DTC code page

P0353: Ignition Coil C Primary/Secondary Circuit

Quick answer: The ECU detected an ignition-coil circuit fault on coil C, commonly cylinder 3 on many engines.

Drivers also search this fault as coil C circuit fault, P0353 ignition coil C, cylinder 3 coil circuit.

Severity: high Family: powertrain Related paths: 8
Meaning

What P0353 usually means

P0353 points to the C coil circuit and usually indicates an electrical fault affecting that coil's control path, power supply, or secondary side. It matters because it is more targeted than a broad misfire code and helps narrow the search to one cylinder path on many engines.

Fast triage

Start here before chasing parts

  • Scan first: save freeze-frame and pending codes before clearing anything.
  • Confirm the complaint: compare the stored code with current drivability symptoms.
  • Use context: trims, live data, and related codes usually narrow the fault faster than guesswork.
  • Work simplest to hardest: leaks, connectors, maintenance items, and known patterns before expensive components.
Initial checks

What to check first

  • Confirm the cylinder that corresponds to coil C on the specific engine.
  • Look for signs of water or oil in the plug well and any carbon path on the boot.
  • See if P0303 or a matching cylinder-specific misfire accompanies P0353.
Driving risk

Can you keep driving?

P0353 can quickly escalate into a noticeable misfire under load. Avoid heavy throttle and extended driving if the engine is shaking or the MIL flashes.

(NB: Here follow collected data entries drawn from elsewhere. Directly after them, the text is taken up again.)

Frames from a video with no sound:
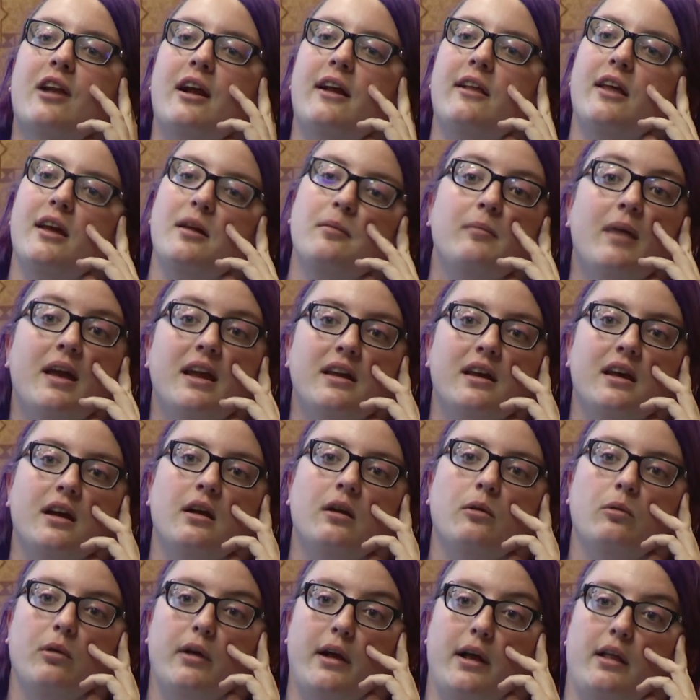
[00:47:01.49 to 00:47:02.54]
and I like
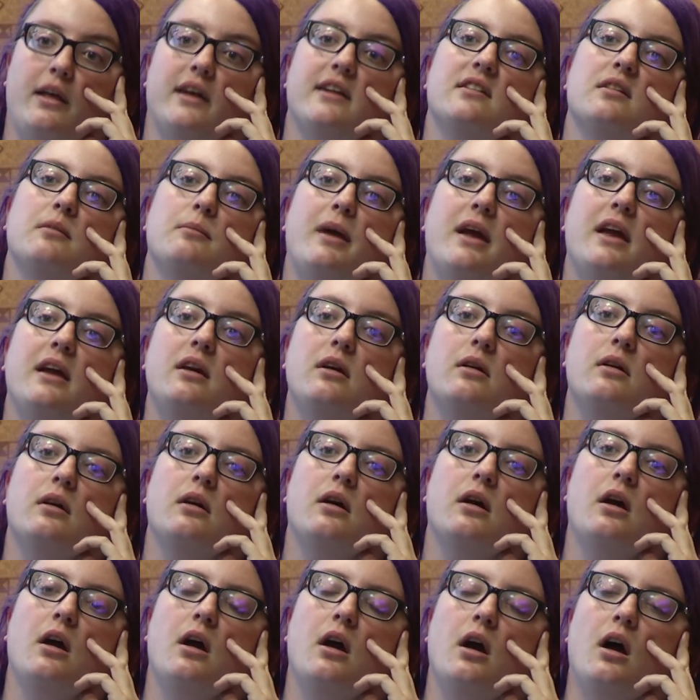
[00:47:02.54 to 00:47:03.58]
making what I like to make.
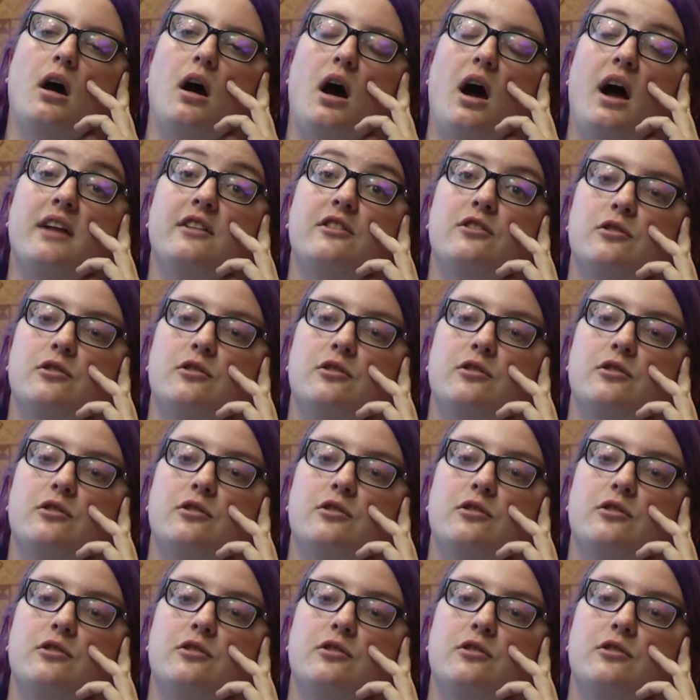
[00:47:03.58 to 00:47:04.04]
I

High urgency: If symptoms are active, reduce driving and diagnose quickly before secondary damage builds.
Likely causes

Common causes behind this code

  • Bad ignition coil on the C circuit
  • Connector pin drag, corrosion, or intermittent contact
  • Spark plug or boot condition causing repeated secondary stress
  • Harness rub-through or open circuit on the control side
  • PCM driver issue in less common cases

Cause phrases often tied to this code: coil C, wiring issue, spark plug wear, connector fault, ignition driver.

Diagnostic order

Suggested workflow

  1. Verify coil C cylinder assignment in service information.
  2. Inspect the coil, boot, connector, and plug condition on that cylinder.
  3. Swap or scope-test the coil if the design and tools allow.
  4. Test the control circuit for opens, shorts, or poor terminal fit.
  5. Confirm the repair on a drive cycle that repeats the original load and rpm.
Avoid guesswork

Common mistakes

  • Skipping cylinder mapping and chasing the wrong coil.
  • Replacing the coil without checking boot condition and plug gap.
  • Ignoring intermittent harness faults that only appear with engine movement.
Repair path

Practical fix guidance

  • Fix the actual C-circuit fault and any plug or boot condition that may have caused it.
  • If the code follows a swapped coil, replace that coil with a quality part.
  • If the code stays on the same cylinder, stay focused on wiring and control-side testing.
Vehicle context

Affected brands in this MVP

Brand hubs help broaden internal linking now and can evolve into make-specific diagnostic notes later.

Aliases and common searches

English phrases tied to P0353

Useful when the driver knows the wording but not the exact DTC yet.

  • coil C circuit fault
  • P0353 ignition coil C
  • cylinder 3 coil circuit
Related search intent

Queries this page can answer naturally

  • P0353 code meaning
  • what does P0353 mean
  • coil C primary secondary fault
FAQ

Quick questions about P0353

Can P0353 be intermittent?

Yes. Heat, vibration, and harness movement can make coil-circuit faults come and go.

Why does P0353 matter if the engine still runs?

Because a light misfire can worsen, damage the catalyst, and leave you chasing a harder fault later.

Is a cheap aftermarket coil a risk here?

It can be. Weak replacement coils sometimes create repeat ignition faults, so part quality matters.